XRP Price Prediction: Correction incoming if XRP fails to close above…

Saif Naqvi
XRP
Source: Unsplash

Mid-cap alts such as XRP were in the green during the early hours of Friday as trading inflows returned in the crypto market. Nevertheless, a clear downtrend was visible on the daily chart and the price had to claw back more ground to overcome a bearish bias. The 4-hour time frame identified if and when XRP would be able to extend its rally over the coming sessions. At the time of writing, XRP traded at $0.69, up by 8% over the last 24 hours.

XRP 4-hour Time Frame

Source: TradingView

Two sets of Fibonacci retracements were plotted on the chart to identify significant price levels. The first set was drawn on using XRP’s descent from $1.02-$0.54 (yellow) while the second set was plotted on XRP’s decline from $0.91-$0.62 (white). Using both sets, the region between $0.7235-$0.725 stood out as a key overhead resistance.

For XRP’s relief rally was to pick up more steam, a 4-hour candle had to develop above $0.735. The resulting move would also lift XRP above the SuperTrend Indicator’s sell-stop placed at $0.73. As more longs initiate above the resistance, XRP’s upside potential could extend to $0.86-$0.90. The projected swing would account for a 22%-30% ascent from the alt’s press time level.

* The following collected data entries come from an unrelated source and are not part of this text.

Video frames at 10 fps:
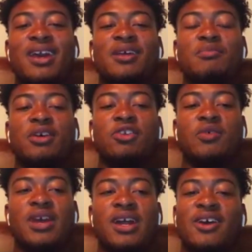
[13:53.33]
but we
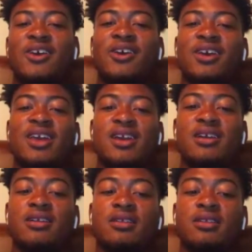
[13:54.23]
had a
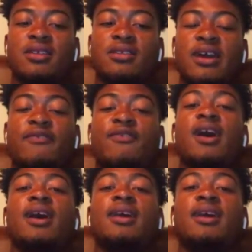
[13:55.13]
hurricane that
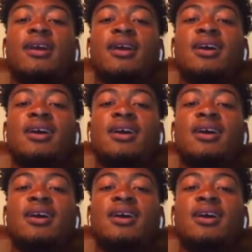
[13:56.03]
Friday,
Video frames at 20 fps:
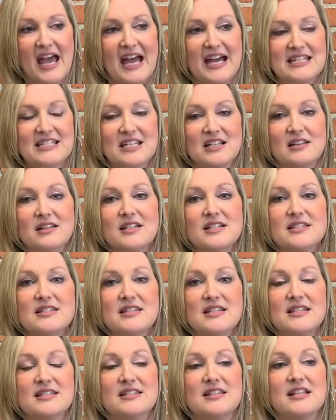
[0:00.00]
And to list
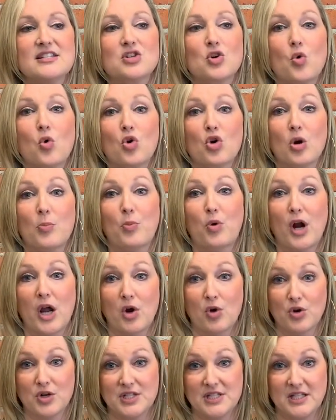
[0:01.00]
these things in order of
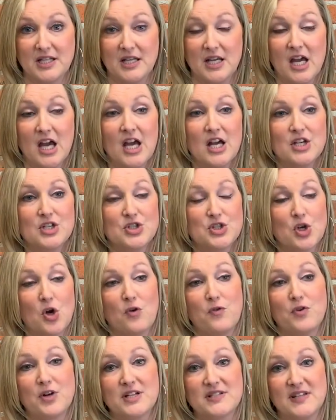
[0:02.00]
priority.
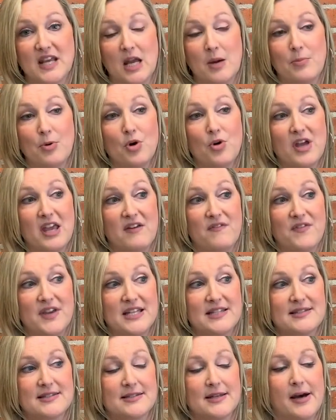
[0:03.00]
So for example, if
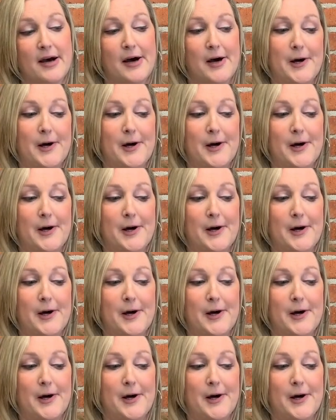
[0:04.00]
it's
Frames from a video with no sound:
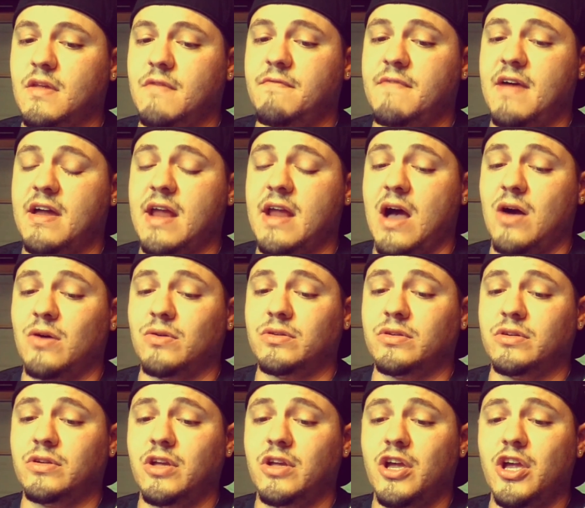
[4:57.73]
Van
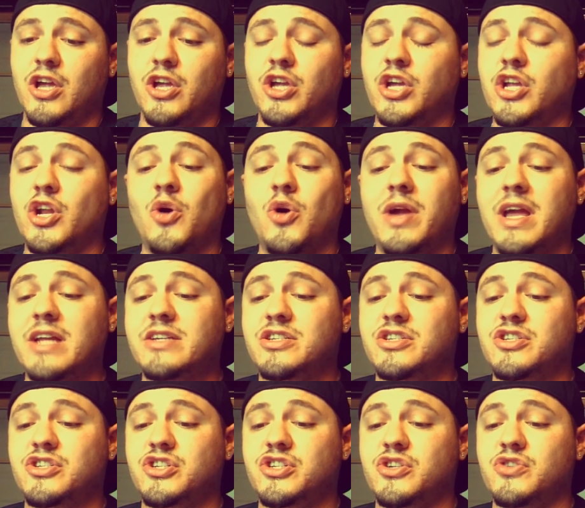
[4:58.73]
Houten, you don't get to
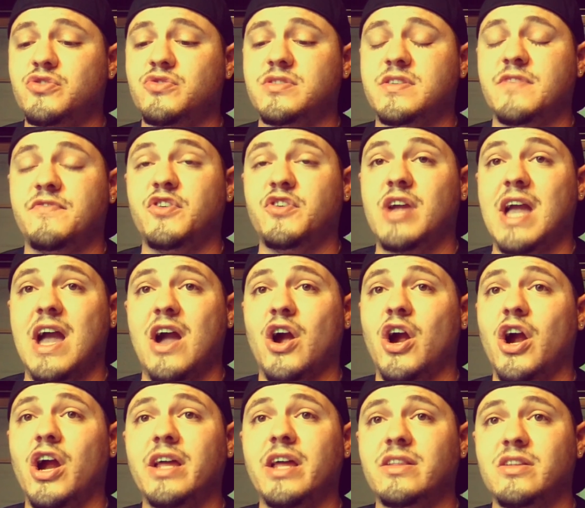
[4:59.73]
choose if you get
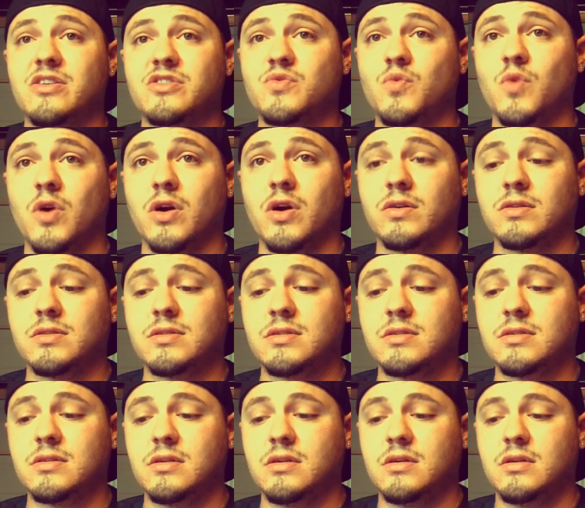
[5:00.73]
hurt in this world.
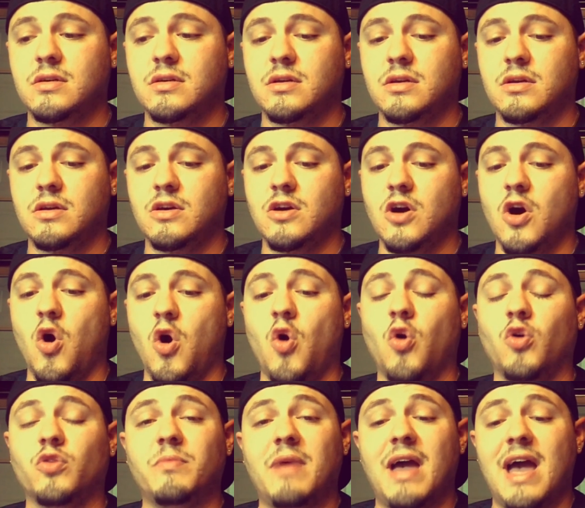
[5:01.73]

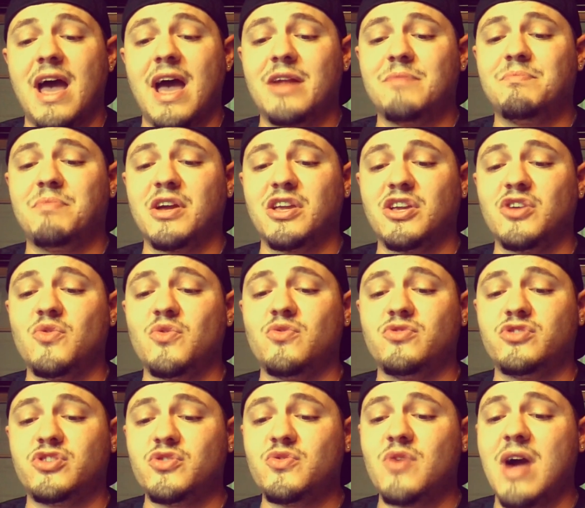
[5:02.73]
Old man, but you
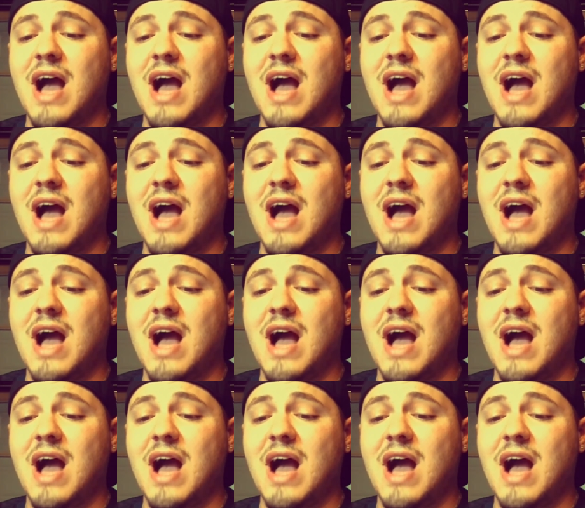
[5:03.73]
do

Meanwhile, a rejection at the overhead barrier can trigger a severe drawdown if the price slips below $0.68 support. The next available defense stood at $0.63, marking an 8% correction. The safest zone for buyers remained at $0.57-$0.55 and the same would be under the spotlight if the broader market pairs gains over the weekend.

Indicators

XRP’s 4-hour metrics carried a bearish preference despite the latest price surge. The RSI has formed three peaks at 47 since 23 February but sellers have denied a recovery into bullish territory. At press time, a third rejection was in motion as the RSI dipped lower.

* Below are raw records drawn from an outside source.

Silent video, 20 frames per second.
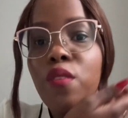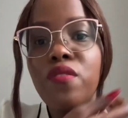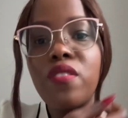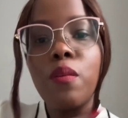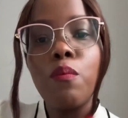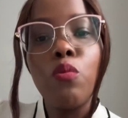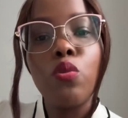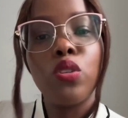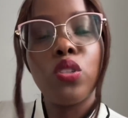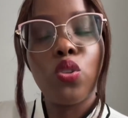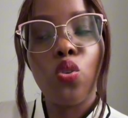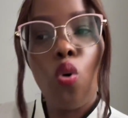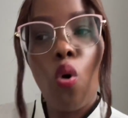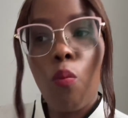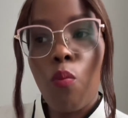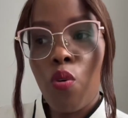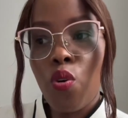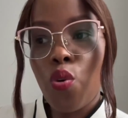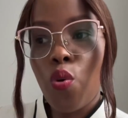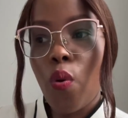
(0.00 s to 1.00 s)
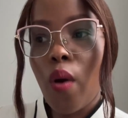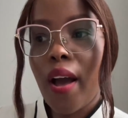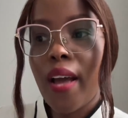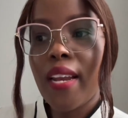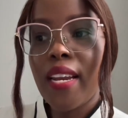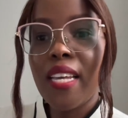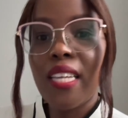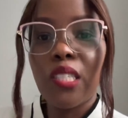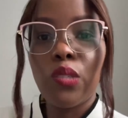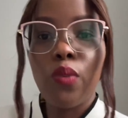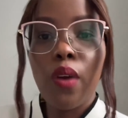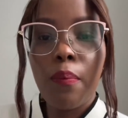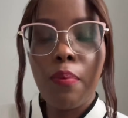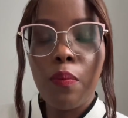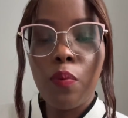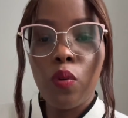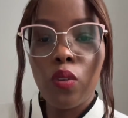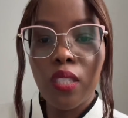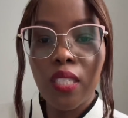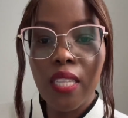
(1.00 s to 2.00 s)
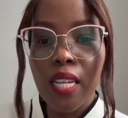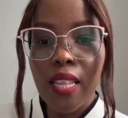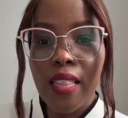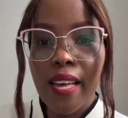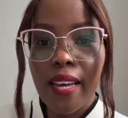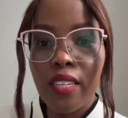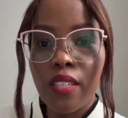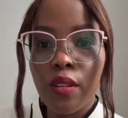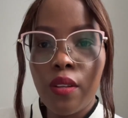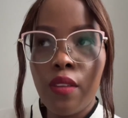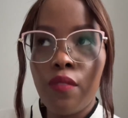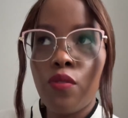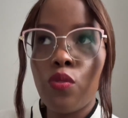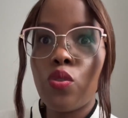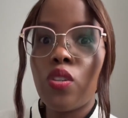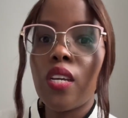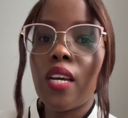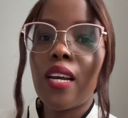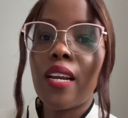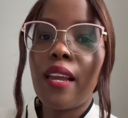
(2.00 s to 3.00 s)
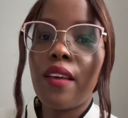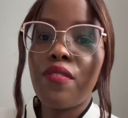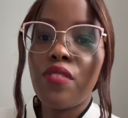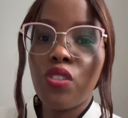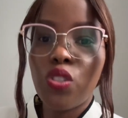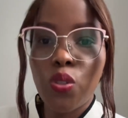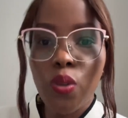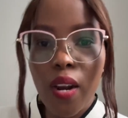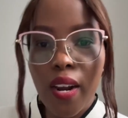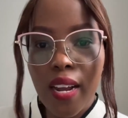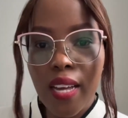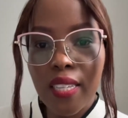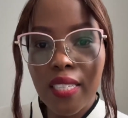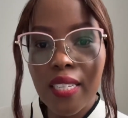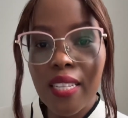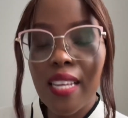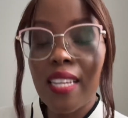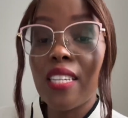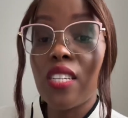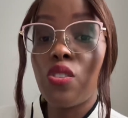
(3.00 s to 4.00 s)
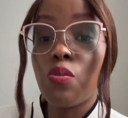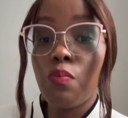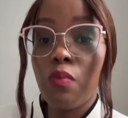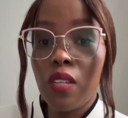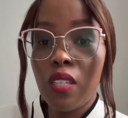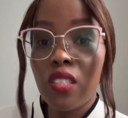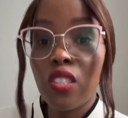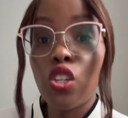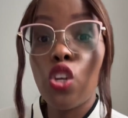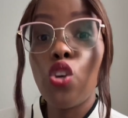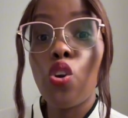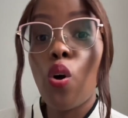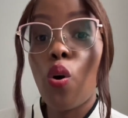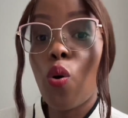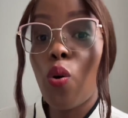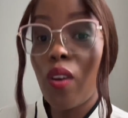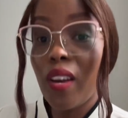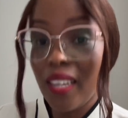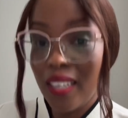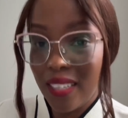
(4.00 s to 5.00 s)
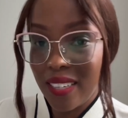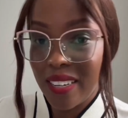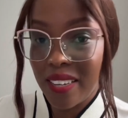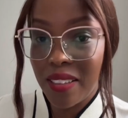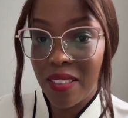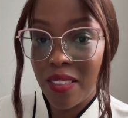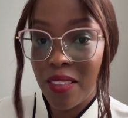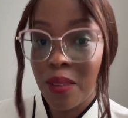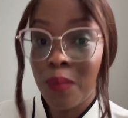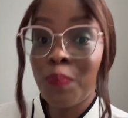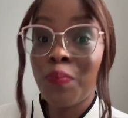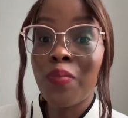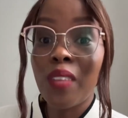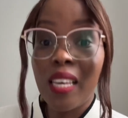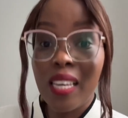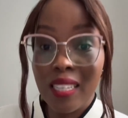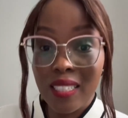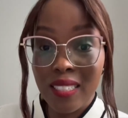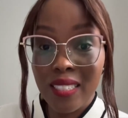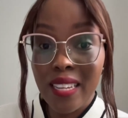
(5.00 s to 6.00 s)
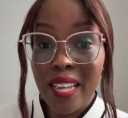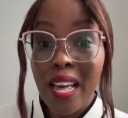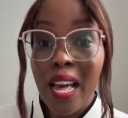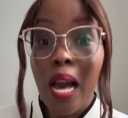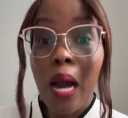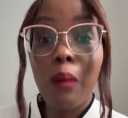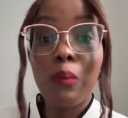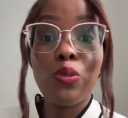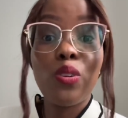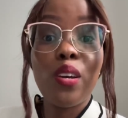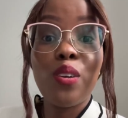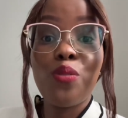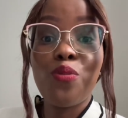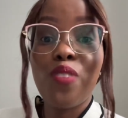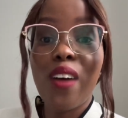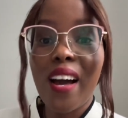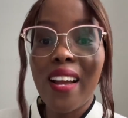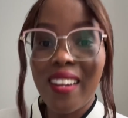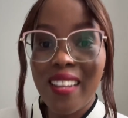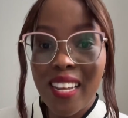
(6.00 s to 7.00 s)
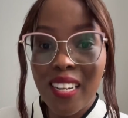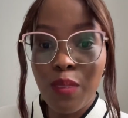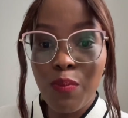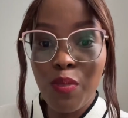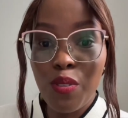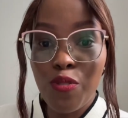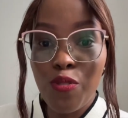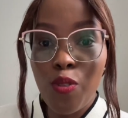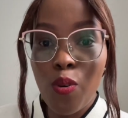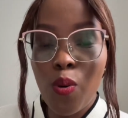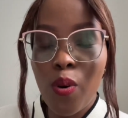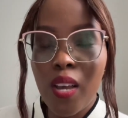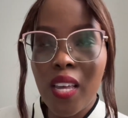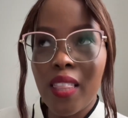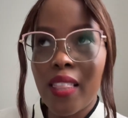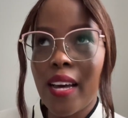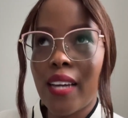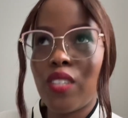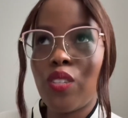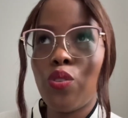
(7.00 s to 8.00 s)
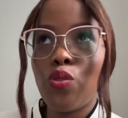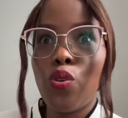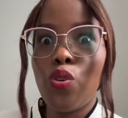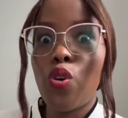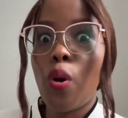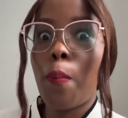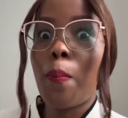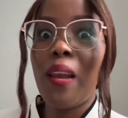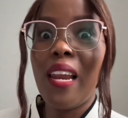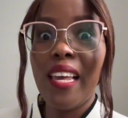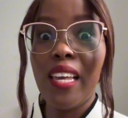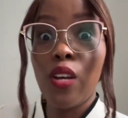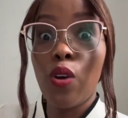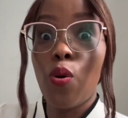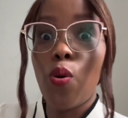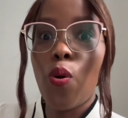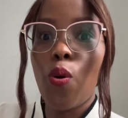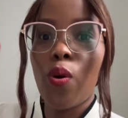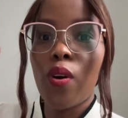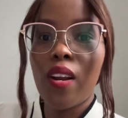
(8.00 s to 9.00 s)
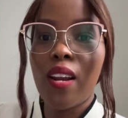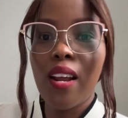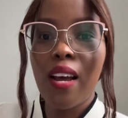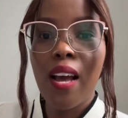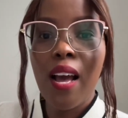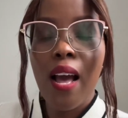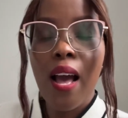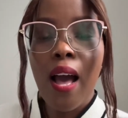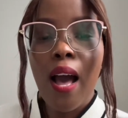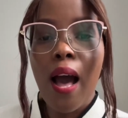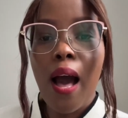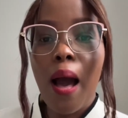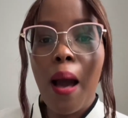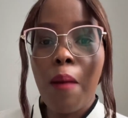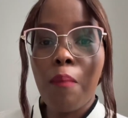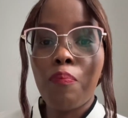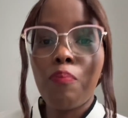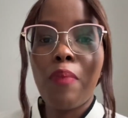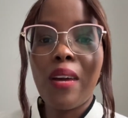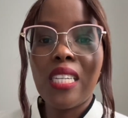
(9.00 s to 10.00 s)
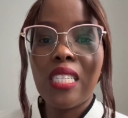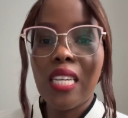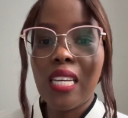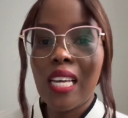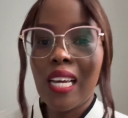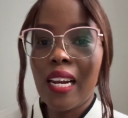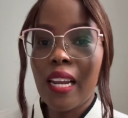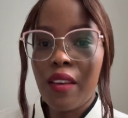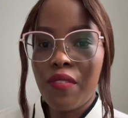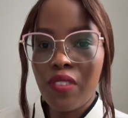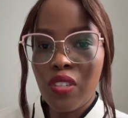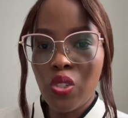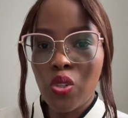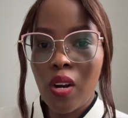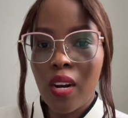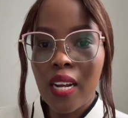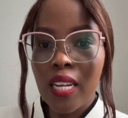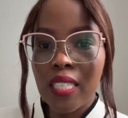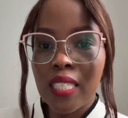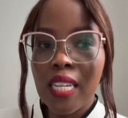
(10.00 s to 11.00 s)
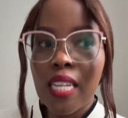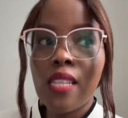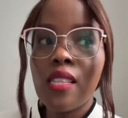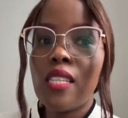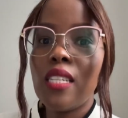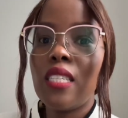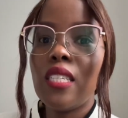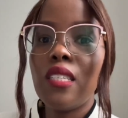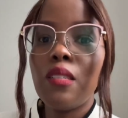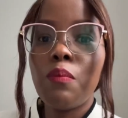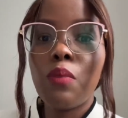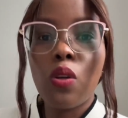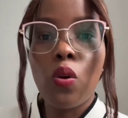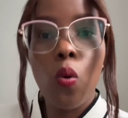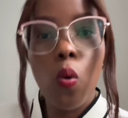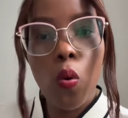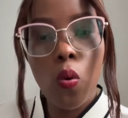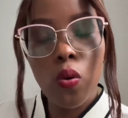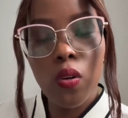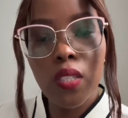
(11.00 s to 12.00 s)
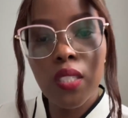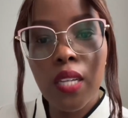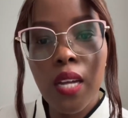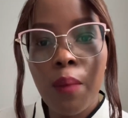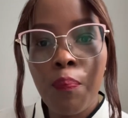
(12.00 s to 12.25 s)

the most common one is where people say that if you take life insurance, then it means you're calling death. Yes, I'm sure you've heard that before, in that, you're playing God by taking life insurance. And this is because,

On the other hand, the MACD developed a bullish crossover after slipping to a 1-month low. However, the index had to rise past its mid-line to fully grab a bullish trader’s attention.

Conclusion

XRP had to close above $0.735 for an extended recovery. A denial anywhere below the aforementioned level could trigger another wave of downwards pressure. For the moment, XRP’s indicators were not supportive of another ascent and a bearish outcome looked likely.